As mentioned above, this type of categorization is very important in ecommerce. Product categorization contains two aspects:
Item Classification - the process by which an item is classified into a specific category. The most common challenge of item classification is the category range width. The amount of potential categories into which the item can be classified, can be very significant - sometimes thousands while the distinction between these categories can be very small. It therefore becomes a challenge to determine the most relevant one.
This is a classic problem that marketplaces need to solve when they classify sellers’ listings into a category.
The objective may become even more challenging for the sellers that operate in a number of marketplaces. These may be required to classify their inventory into a specific category on each individual marketplace. Obviously, each marketplace has its own unique category structure - taxonomy. For example, when classifying a t-shirt, some marketplaces will require to place it under the ‘Fashion’ meta category, while others might require to place it under the ‘Clothing’ meta category. As the taxonomy of each marketplace differs, the range of possible categories for classification only gets wider. This requires businesses to keep separate classifications of each item to each marketplace according to each marketplace requirements. Moreover, these taxonomies often change, so the sellers need to continuously keep track of these changes.
Another common issue with NLP based item classification is that sometimes the provided product data is not sufficient to classify the item. This is one of the good reasons why product data should always be as complete and accurate as possible.
Attribute value tagging - this is similar to item classification, but on a smaller scale. It is the process of tagging products with values of specific attributes.
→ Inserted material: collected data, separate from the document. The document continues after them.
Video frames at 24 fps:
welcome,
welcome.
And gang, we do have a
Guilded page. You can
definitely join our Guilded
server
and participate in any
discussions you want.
Unlike categories, where the range of possible values can reach thousands, attributes’ range of values is rather limited. For example, when a product should be tagged with a ‘color’ tag, there are only that many colors to choose from.
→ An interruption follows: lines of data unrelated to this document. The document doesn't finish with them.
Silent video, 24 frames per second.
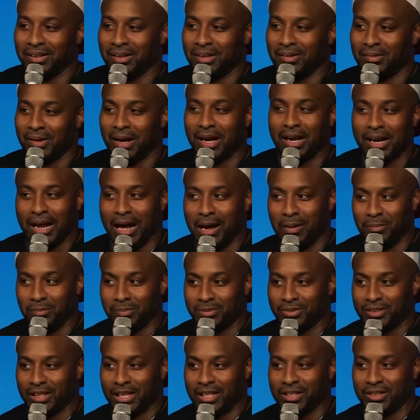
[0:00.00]
right? I'm
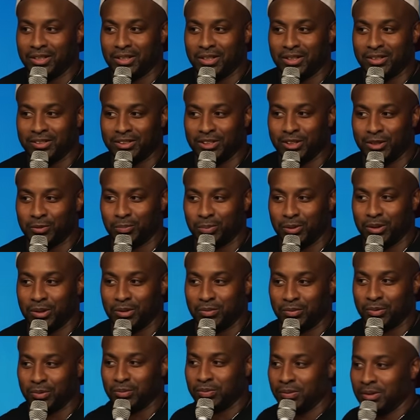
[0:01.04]
telling her that she's
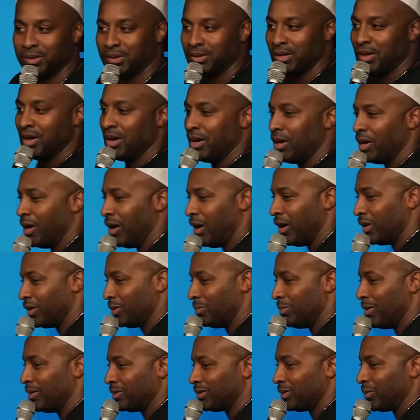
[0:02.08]
beautiful for the all the
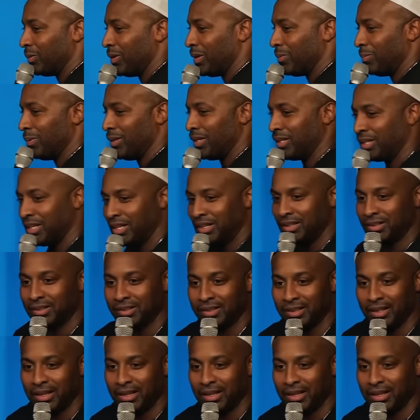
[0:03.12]
months that we have been together.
However, attribute value tagging is not lacking in difficulties either. One common problem in attribute value tagging is value ambiguity. Tagging a certain color on a product is quite simple. But classifying a pair of shoes as either elegant, formal, or dress shoes, may not be as simple. As the value ambiguity increases, the classification becomes more difficult.
Another challenge with attribute tagging is value entropy. In most cases the distribution of the products over attribute values is not uniform, but Pareto, sometimes with a pretty long tail. Training a proper classification model for such attributes may be difficult. Since examples of products with values in the long tail are scarce and the number or these values can be significant - collection of the training material for such models can be a significant challenge and failure to provide such material will lead to precision problems in prediction of the tail values.
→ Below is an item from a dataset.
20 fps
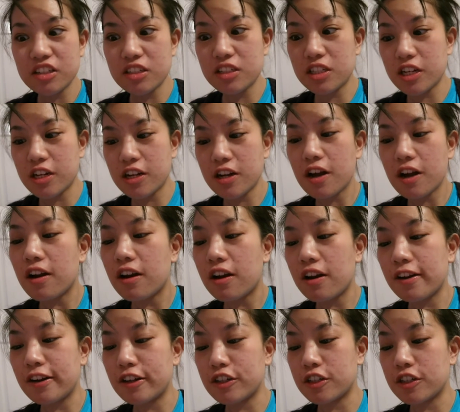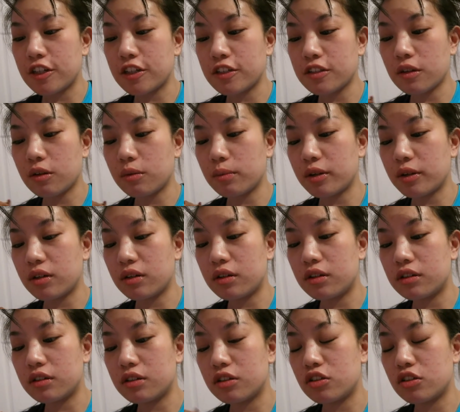Delicious. Oh my
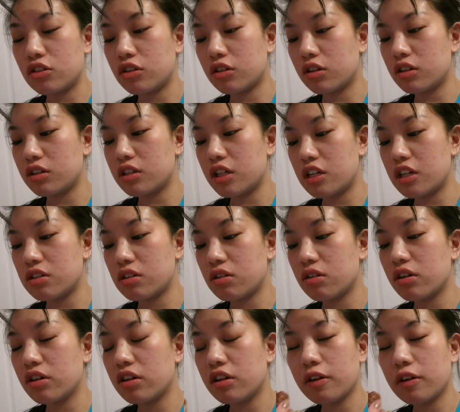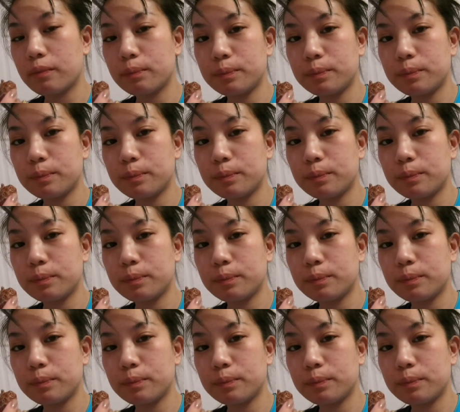god, the chocolate tastes so good.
One of the most challenging types of data tagging objectives is the analysis and interpretation of human emotions. When real humans sometimes have a hard time identifying the true emotions of the author, it is easy to imagine how difficult it is for a computer to detect humor, sarcasm, and other manners of human communication.
Sentiment analysis, or opinion mining, is the process by which the NLP tool analyses a given text and tags it according to the emotions, feelings, opinions or general mood expressed in it. A common example of use of sentiment analysis is tagging of user reviews as either positive or negative.
Relying on accurate data, sentiment analysis tools can scour social media networks and review sites and provide useful insight on brand awareness that help businesses adjust their marketing strategy.